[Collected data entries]

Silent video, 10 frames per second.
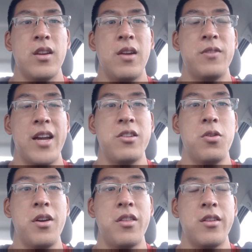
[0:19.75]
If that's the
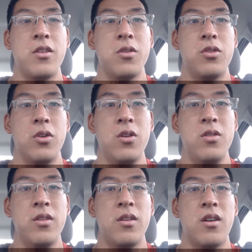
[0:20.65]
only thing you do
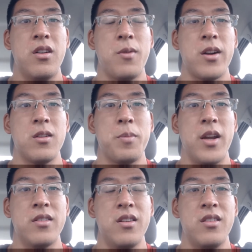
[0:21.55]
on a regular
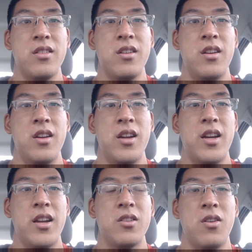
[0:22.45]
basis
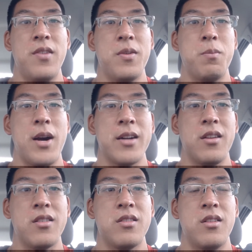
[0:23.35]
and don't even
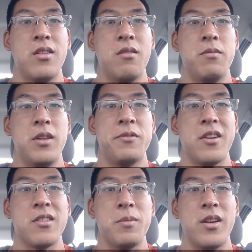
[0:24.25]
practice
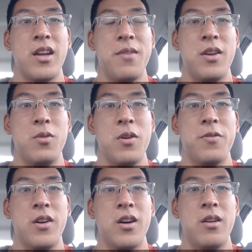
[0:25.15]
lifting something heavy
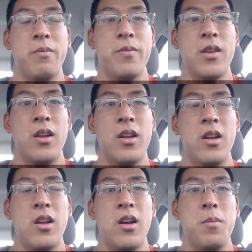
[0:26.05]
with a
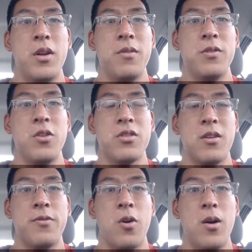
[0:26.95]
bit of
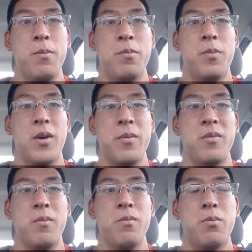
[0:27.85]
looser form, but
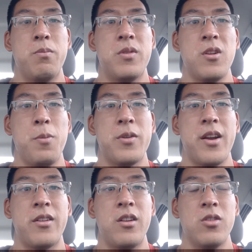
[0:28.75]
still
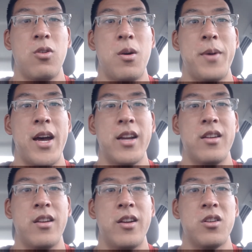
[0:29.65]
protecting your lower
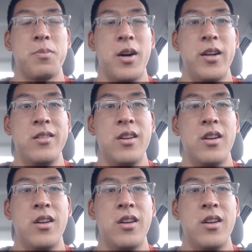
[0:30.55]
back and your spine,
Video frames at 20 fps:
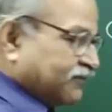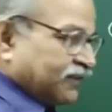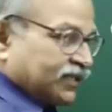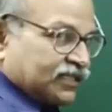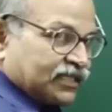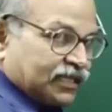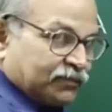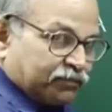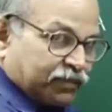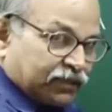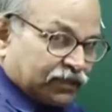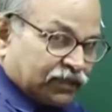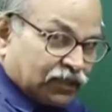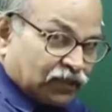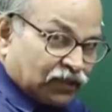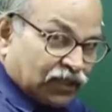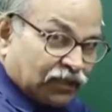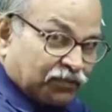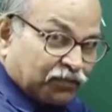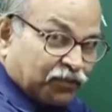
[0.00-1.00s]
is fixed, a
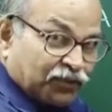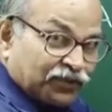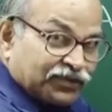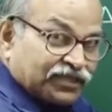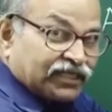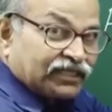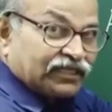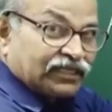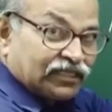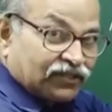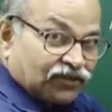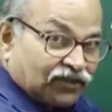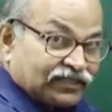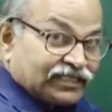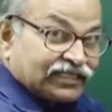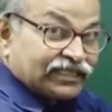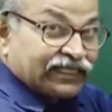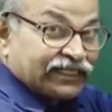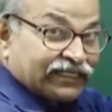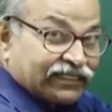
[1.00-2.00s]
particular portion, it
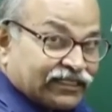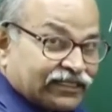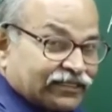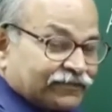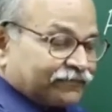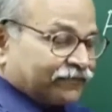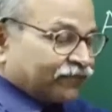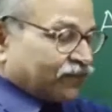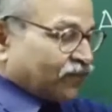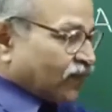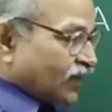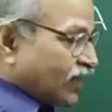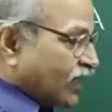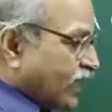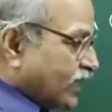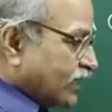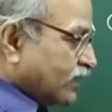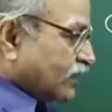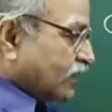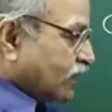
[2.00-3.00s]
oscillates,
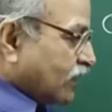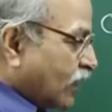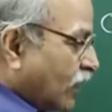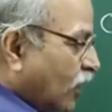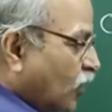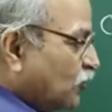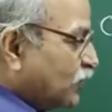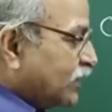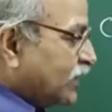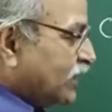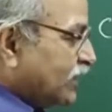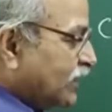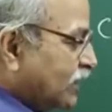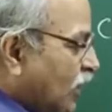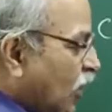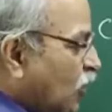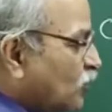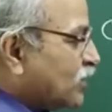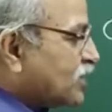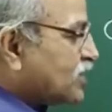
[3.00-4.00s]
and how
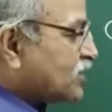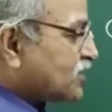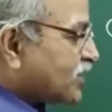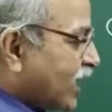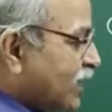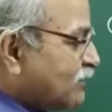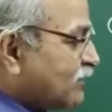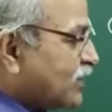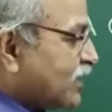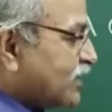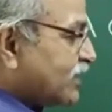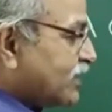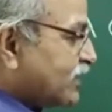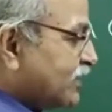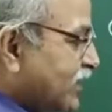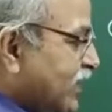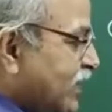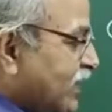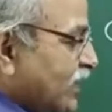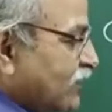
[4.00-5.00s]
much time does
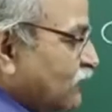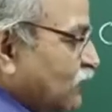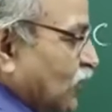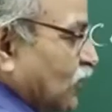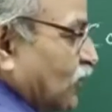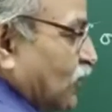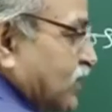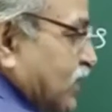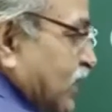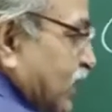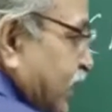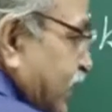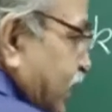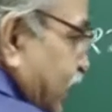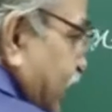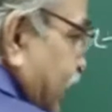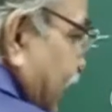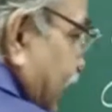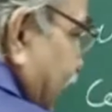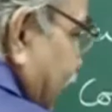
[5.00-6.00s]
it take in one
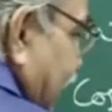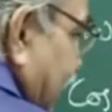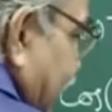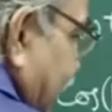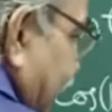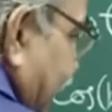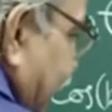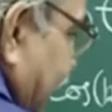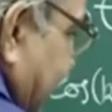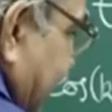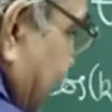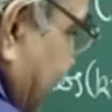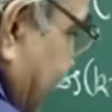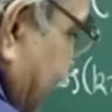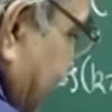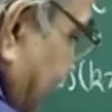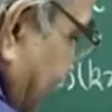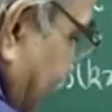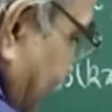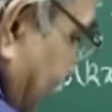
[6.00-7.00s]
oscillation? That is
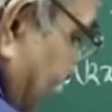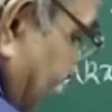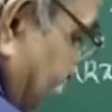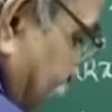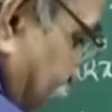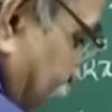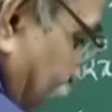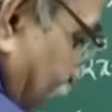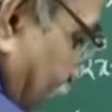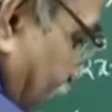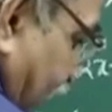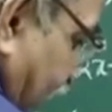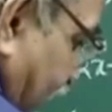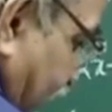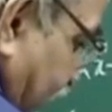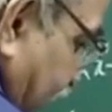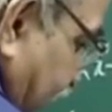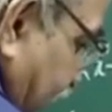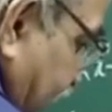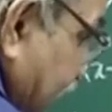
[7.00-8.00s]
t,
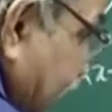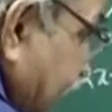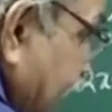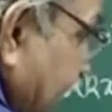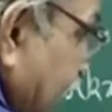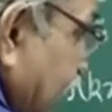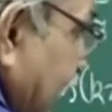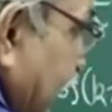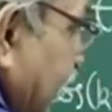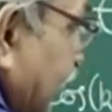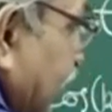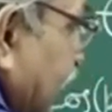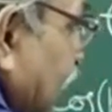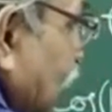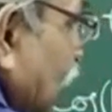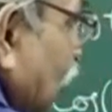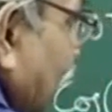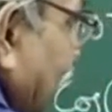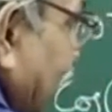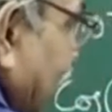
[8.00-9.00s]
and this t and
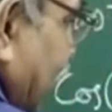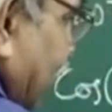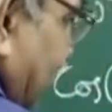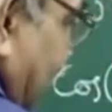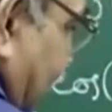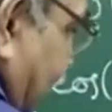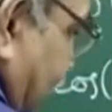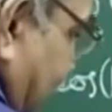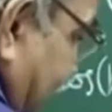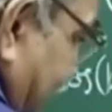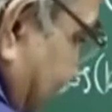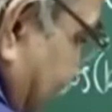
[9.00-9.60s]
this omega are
...
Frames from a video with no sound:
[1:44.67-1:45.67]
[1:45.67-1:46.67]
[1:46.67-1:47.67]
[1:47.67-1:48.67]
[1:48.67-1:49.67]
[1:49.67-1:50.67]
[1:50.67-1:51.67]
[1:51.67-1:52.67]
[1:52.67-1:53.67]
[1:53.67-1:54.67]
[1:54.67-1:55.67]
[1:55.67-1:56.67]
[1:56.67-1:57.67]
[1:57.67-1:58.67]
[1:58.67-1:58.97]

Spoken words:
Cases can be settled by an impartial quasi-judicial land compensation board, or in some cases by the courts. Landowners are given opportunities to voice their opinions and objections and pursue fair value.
--
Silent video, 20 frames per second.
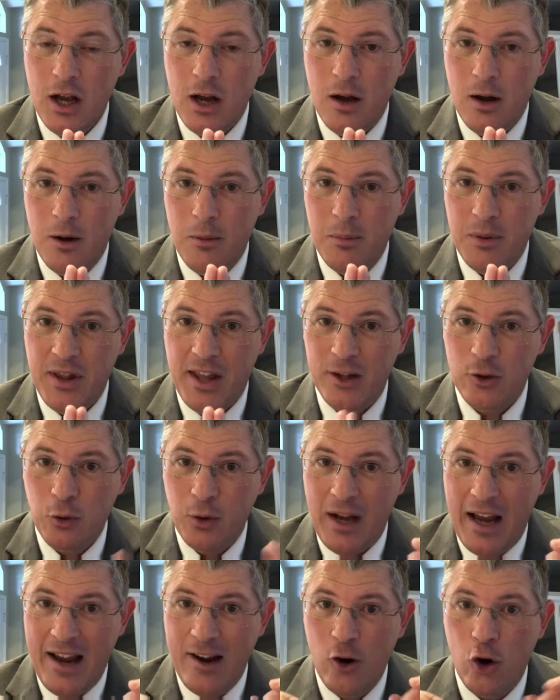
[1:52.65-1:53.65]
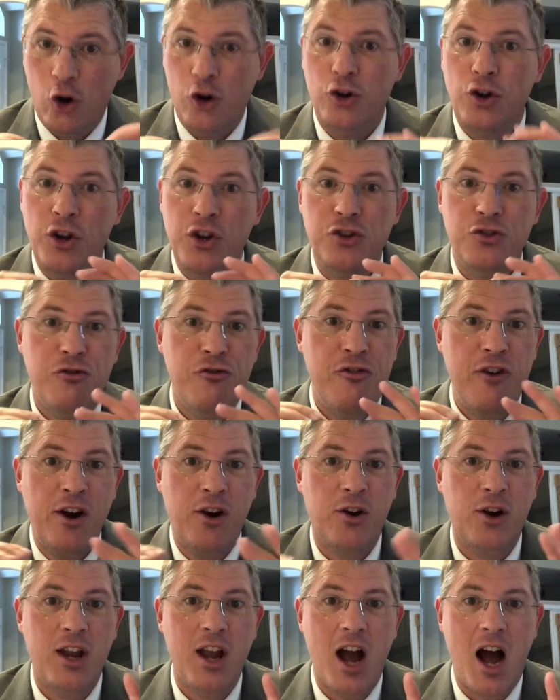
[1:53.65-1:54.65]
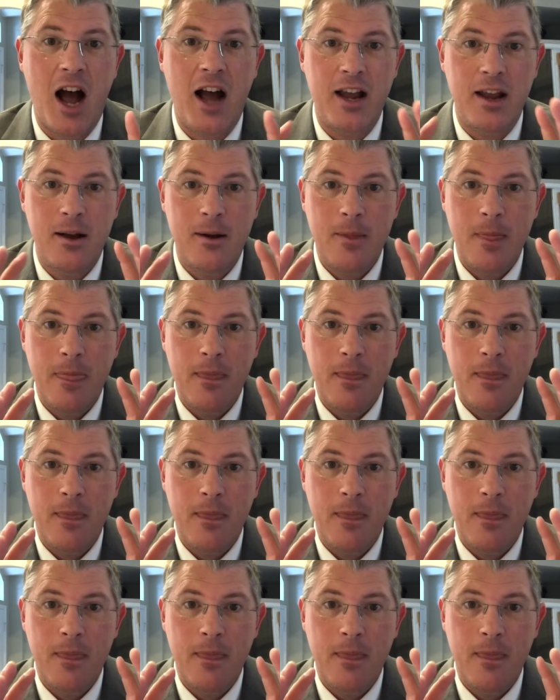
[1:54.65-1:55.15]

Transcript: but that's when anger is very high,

- **What you need to do**:
From the records above, copy exactly the stretch from the line holding "[1:52.65-1:53.65]" through the line holding "Transcript: but that's", both ends included, without the pictures.

- **Output**:
[1:52.65-1:53.65]
[1:53.65-1:54.65]
[1:54.65-1:55.15]

Transcript: but that's when anger is very high,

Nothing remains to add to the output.